* Exercise directions:
All lines in the data below carrying the string "video" are to be located and copied.
* * * * *
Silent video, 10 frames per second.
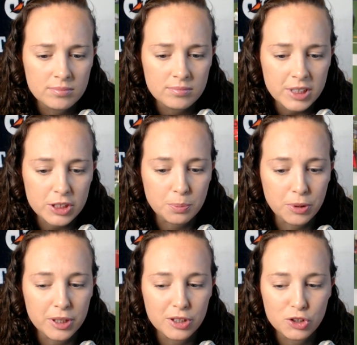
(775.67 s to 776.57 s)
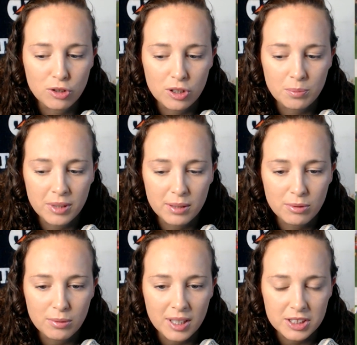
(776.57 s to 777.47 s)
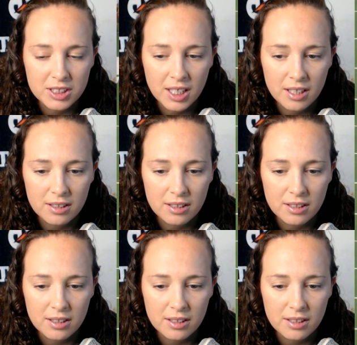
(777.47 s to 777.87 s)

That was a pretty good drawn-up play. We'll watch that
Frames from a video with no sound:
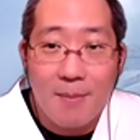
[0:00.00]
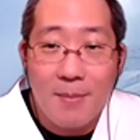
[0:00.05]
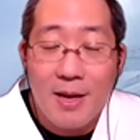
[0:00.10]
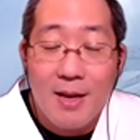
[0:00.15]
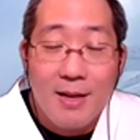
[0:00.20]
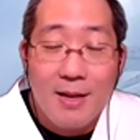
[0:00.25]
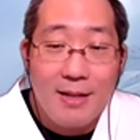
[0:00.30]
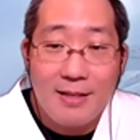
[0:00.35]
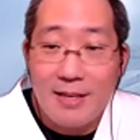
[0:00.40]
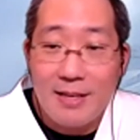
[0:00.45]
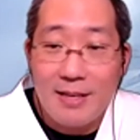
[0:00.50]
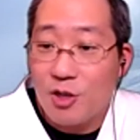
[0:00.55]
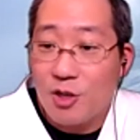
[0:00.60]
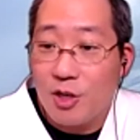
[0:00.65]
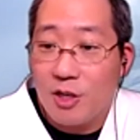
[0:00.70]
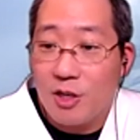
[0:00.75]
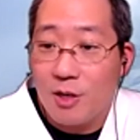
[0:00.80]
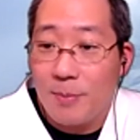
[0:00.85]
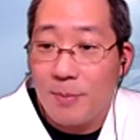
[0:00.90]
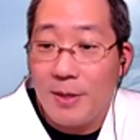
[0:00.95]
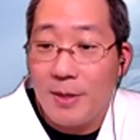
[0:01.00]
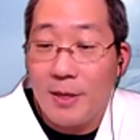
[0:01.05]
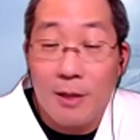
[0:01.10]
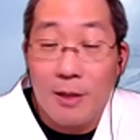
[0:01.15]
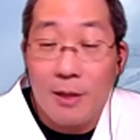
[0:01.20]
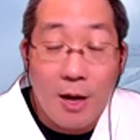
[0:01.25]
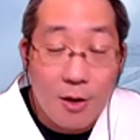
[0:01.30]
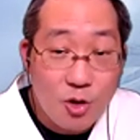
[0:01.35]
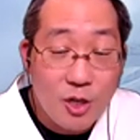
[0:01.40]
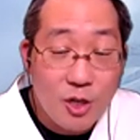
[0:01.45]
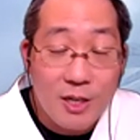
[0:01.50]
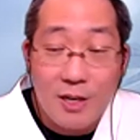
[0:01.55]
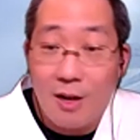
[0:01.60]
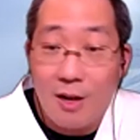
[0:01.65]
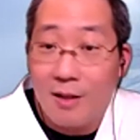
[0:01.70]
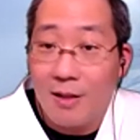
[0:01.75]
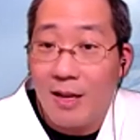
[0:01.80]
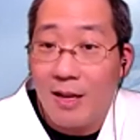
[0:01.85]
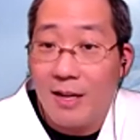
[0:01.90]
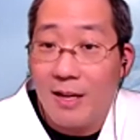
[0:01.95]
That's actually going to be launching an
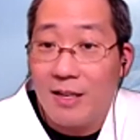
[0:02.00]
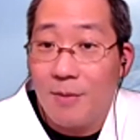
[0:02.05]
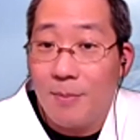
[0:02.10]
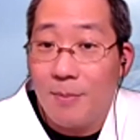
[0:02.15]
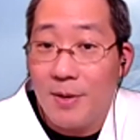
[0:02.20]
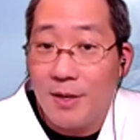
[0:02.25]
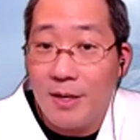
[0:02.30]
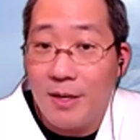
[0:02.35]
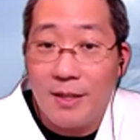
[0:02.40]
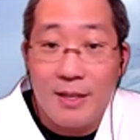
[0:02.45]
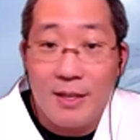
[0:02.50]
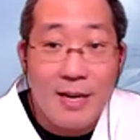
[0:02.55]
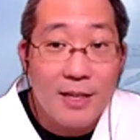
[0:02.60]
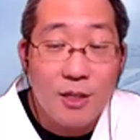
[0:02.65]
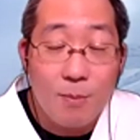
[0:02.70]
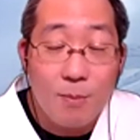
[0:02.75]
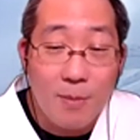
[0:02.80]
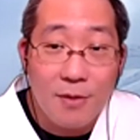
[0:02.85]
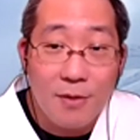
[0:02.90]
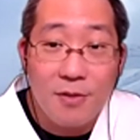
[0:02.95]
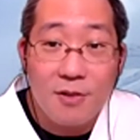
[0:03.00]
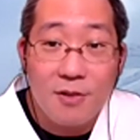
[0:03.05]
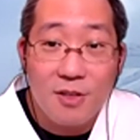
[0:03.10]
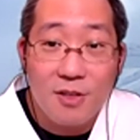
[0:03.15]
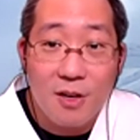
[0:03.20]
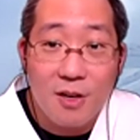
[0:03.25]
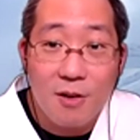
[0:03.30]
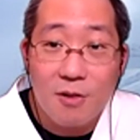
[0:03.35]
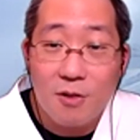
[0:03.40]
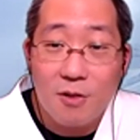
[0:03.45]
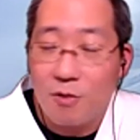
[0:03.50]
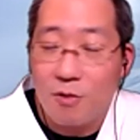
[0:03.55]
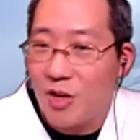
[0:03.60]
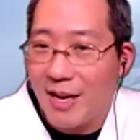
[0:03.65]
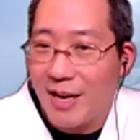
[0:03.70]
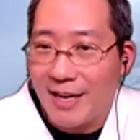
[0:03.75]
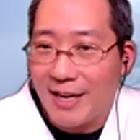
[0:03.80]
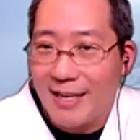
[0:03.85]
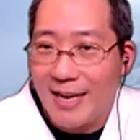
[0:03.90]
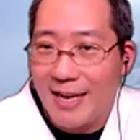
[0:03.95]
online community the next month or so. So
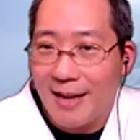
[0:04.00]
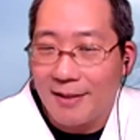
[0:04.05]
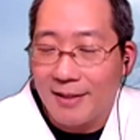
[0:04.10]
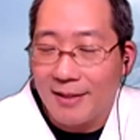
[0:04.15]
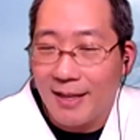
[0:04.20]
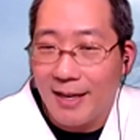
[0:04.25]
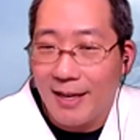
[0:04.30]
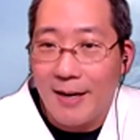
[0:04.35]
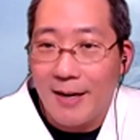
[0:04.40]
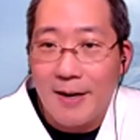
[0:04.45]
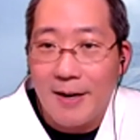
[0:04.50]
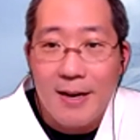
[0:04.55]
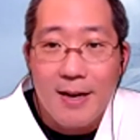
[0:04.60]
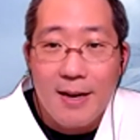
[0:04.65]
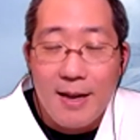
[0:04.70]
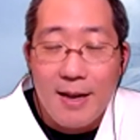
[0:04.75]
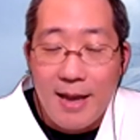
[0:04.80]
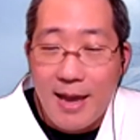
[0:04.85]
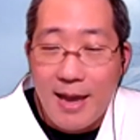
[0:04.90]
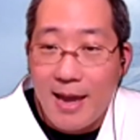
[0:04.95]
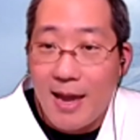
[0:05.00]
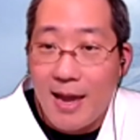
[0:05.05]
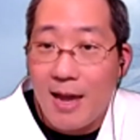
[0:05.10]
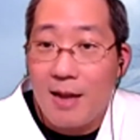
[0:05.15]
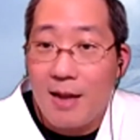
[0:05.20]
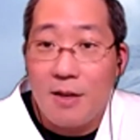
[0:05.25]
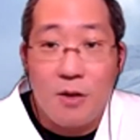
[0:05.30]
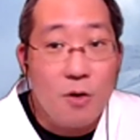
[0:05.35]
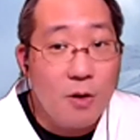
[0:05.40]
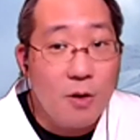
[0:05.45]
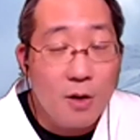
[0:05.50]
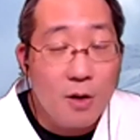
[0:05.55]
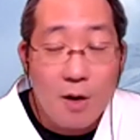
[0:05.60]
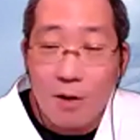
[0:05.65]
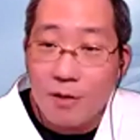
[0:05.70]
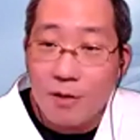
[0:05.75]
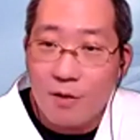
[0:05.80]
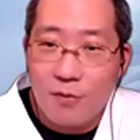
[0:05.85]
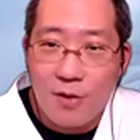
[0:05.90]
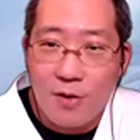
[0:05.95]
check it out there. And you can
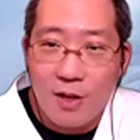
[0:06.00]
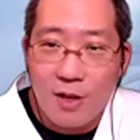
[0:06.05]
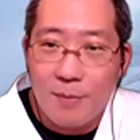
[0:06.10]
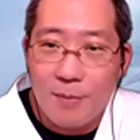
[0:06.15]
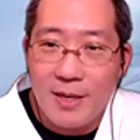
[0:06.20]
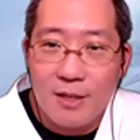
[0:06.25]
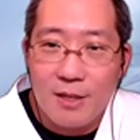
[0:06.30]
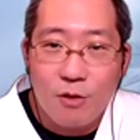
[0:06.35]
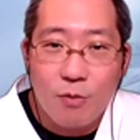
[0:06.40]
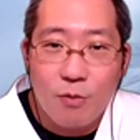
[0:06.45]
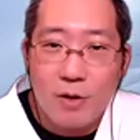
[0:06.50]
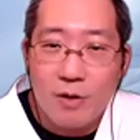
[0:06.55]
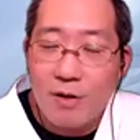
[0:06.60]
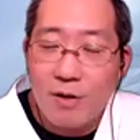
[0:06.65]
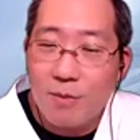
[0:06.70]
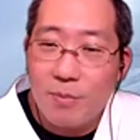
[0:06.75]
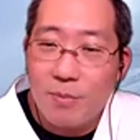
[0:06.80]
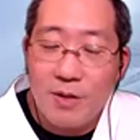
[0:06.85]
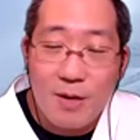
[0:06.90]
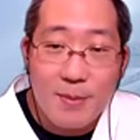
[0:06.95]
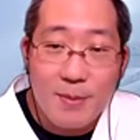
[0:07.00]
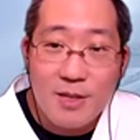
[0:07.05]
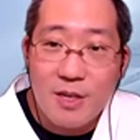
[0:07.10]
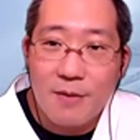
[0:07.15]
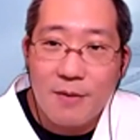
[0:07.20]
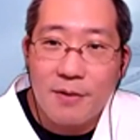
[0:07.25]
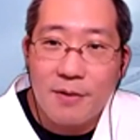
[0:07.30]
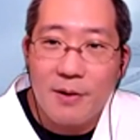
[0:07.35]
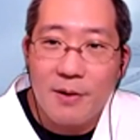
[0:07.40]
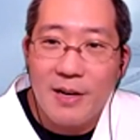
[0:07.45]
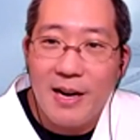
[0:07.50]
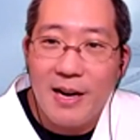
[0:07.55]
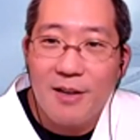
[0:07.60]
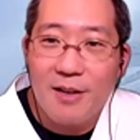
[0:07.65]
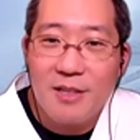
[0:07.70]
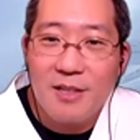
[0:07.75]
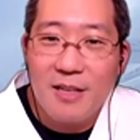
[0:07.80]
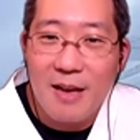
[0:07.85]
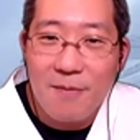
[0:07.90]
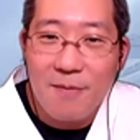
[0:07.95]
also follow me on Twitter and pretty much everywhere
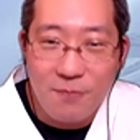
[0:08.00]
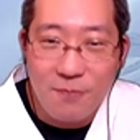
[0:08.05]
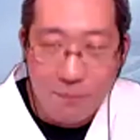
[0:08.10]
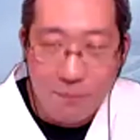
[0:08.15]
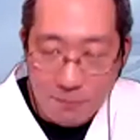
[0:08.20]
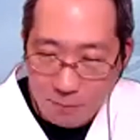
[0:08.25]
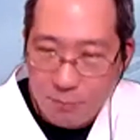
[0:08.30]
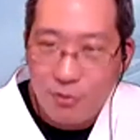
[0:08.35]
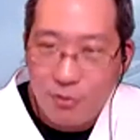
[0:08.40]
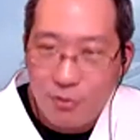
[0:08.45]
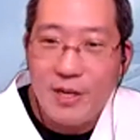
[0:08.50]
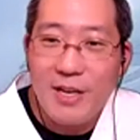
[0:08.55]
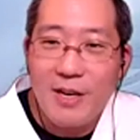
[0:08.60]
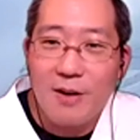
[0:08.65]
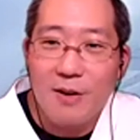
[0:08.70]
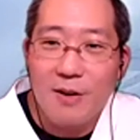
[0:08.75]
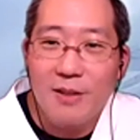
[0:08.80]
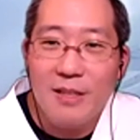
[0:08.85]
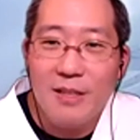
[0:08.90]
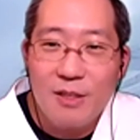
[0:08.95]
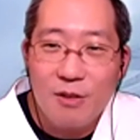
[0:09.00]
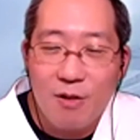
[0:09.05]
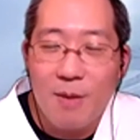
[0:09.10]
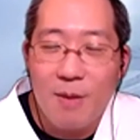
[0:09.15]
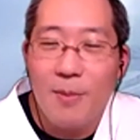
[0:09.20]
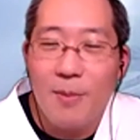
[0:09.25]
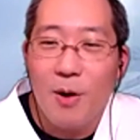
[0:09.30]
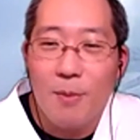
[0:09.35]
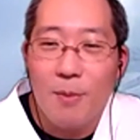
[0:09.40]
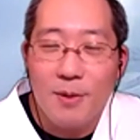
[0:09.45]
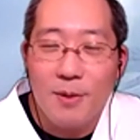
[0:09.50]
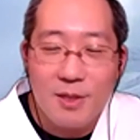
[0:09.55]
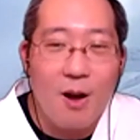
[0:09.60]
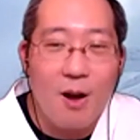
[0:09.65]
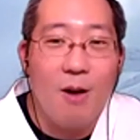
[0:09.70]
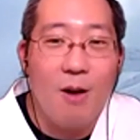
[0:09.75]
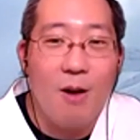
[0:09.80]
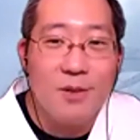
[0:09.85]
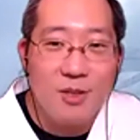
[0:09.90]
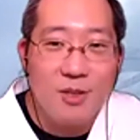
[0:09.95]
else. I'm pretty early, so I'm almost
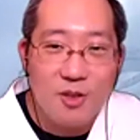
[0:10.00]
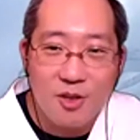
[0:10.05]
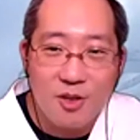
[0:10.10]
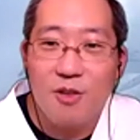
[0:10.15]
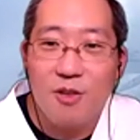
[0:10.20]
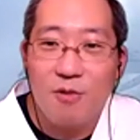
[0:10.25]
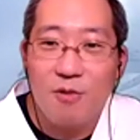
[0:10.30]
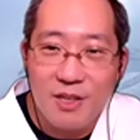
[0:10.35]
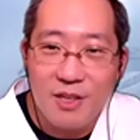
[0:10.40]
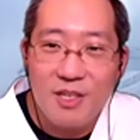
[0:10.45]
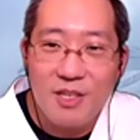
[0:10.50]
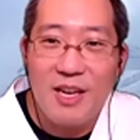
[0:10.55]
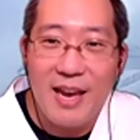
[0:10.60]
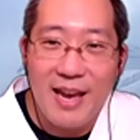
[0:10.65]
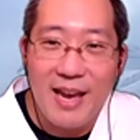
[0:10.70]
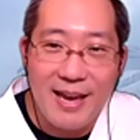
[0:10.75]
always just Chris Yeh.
* * * * *
* Solution to the exercise:
Silent video, 10 frames per second.
Frames from a video with no sound:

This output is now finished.